When it comes to bees, trust your mother’s advice: if you don’t bother them, they won’t bother you. And more importantly, they will reward you with a flourishing garden.
They’re not only beautiful additions to your garden, but they’re pollinators, too. Much like bees, they thrive when provided with native plants. And like bees, they enjoy blooms in purple and yellow, but are also attracted to bright reds, orange and pink.
Dianthus, Coneflower and Lavender are but a few of a butterfly’s favorites. But remember, butterflies aren’t always butterflies! They begin as caterpillars, which enjoy grasses for nesting. Why just invite butterflies when you can birth them?

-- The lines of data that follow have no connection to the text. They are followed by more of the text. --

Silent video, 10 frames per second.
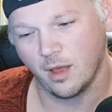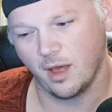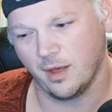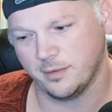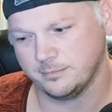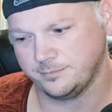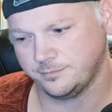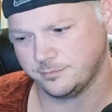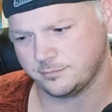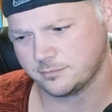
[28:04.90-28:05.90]
It
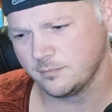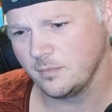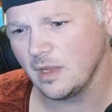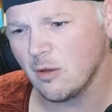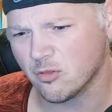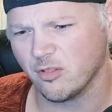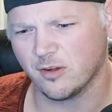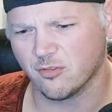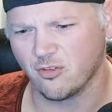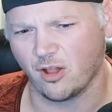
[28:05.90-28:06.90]
was a
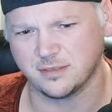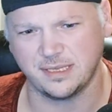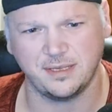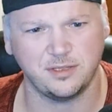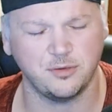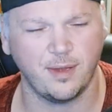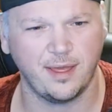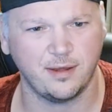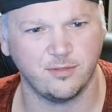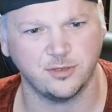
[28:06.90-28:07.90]
little salty. You
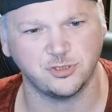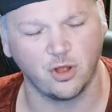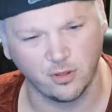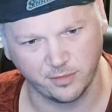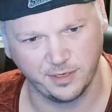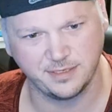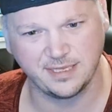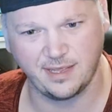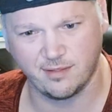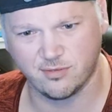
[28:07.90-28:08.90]
had the chocolatey
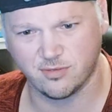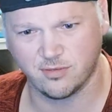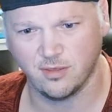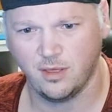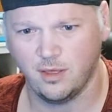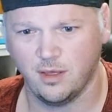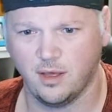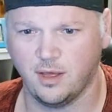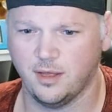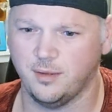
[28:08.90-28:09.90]
tastes,
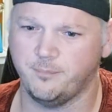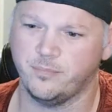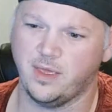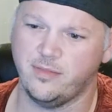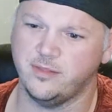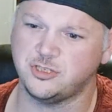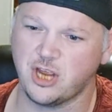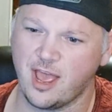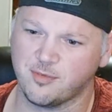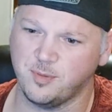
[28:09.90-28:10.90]
and the
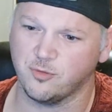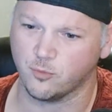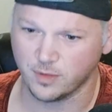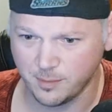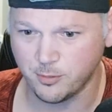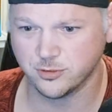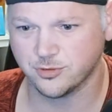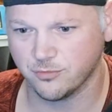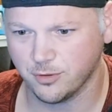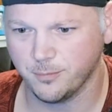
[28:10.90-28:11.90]
jasmine really
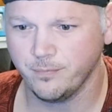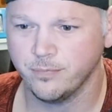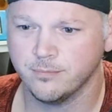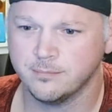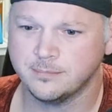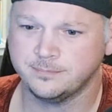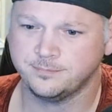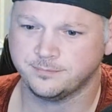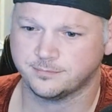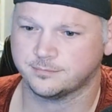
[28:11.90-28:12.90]
pushed through.
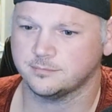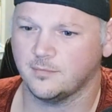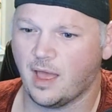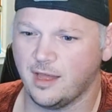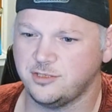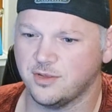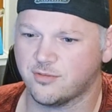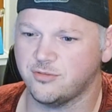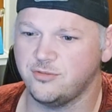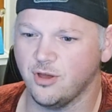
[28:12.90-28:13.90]
I
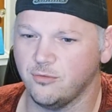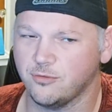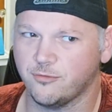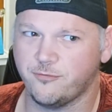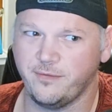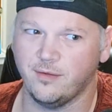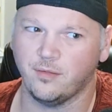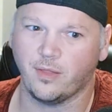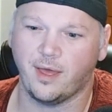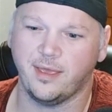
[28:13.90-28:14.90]
just don't
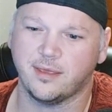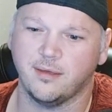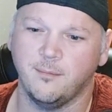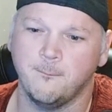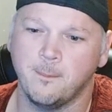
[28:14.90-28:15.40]
feel like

Beyond the blooms, butterflies need a place to rest, and they prefer to do so in flat, sunny places. You can invite them to stay by adding some flat stones to your garden, or even a table where they can alight.
Water is important, too. They especially like to reenergize in a small puddle or slightly muddy area. We’re not talking about birdbath-sized puddles – all you really need is the right stone with a bit of a dip to collect some leftover rainwater, or a landing spot near your pond where water can collect. Better yet if those puddles are in the warm, bright sun.
Few things will bring a smile to a child’s face like catching a lightning bug – or watching a ladybug wander purposefully up her arm. If you want a healthy, thriving landscape, they should bring a smile to your face, too.
Ladybugs are a bit like the holy grail of gardening. They feast on aphids and mites, two of the most destructive plant parasites. Oddly enough – and certainly counterintuitively – one of the best ways to invite ladybugs is to leave the aphids in your garden alone. Rather than fighting them or using a commercial chemical pesticide, use them as bait for ladybugs, which will make quick dinner of those pests and maybe even delight your inner child.
In addition to bugs, ladybugs need pollen, so keep the blooms coming, especially those in white and yellow. Ladybugs are particularly attracted to Marigold, Calendula, Sweet Alyssum and even herbs like cilantro and dill.
One of the best things about ladybugs is that even if you don’t have any luck inviting them, they are easily purchased – and if you put the right conditions in place, they will be convinced to stay.
So far we’ve talked about insects that are beneficial – and even enjoyable. But if you’ve ever lifted a rock to see one of these shiny black critters dart off, you may feel a bit squeamish right now.
Beyond their ability to startle us when disturbed, ground beetles are actually rather solitary and would prefer to be left under that rock than to come out and bug you. Of the nearly 2,000 species in North America, the majority of these garden friends are nocturnal so you may never cross paths at all.
Ground beetles are particularly helpful in controlling gypsy moths, one of the most destructive pests you’ll encounter. They can also help eliminate the need for pesticides by dining on some of our most common pests, including ants, aphids, maggots and slugs.
Some species also eat the seeds of invasive weeds like ragweed and thistle, so if you’re looking for a real workhorse of an insect, this one should be your choice.
It should be no surprise by now that one of the best ways to attract any beneficial insect – and that goes for ground beetles – is to include native plants in your garden, especially perennials and grasses. Add a layer of mulch and be sure you’ve created a beetle sanctuary by including rocks or logs where beetles can hide. As an added bonus, you can leave that pile of leaves on the ground right where it is without feeling the slightest bit guilty. A bit of decaying debris is the perfect home for friendly beetles.
These are just four of the insects that you want to invite – and keep – as garden allies. With native and seasonal plantings, the right mix of color, and a few additions like water and stone, you can create a welcoming environment for beneficial insects.
And with the right mix of beneficial insects, you can enjoy a healthy, thriving and pesticide-free garden all year long.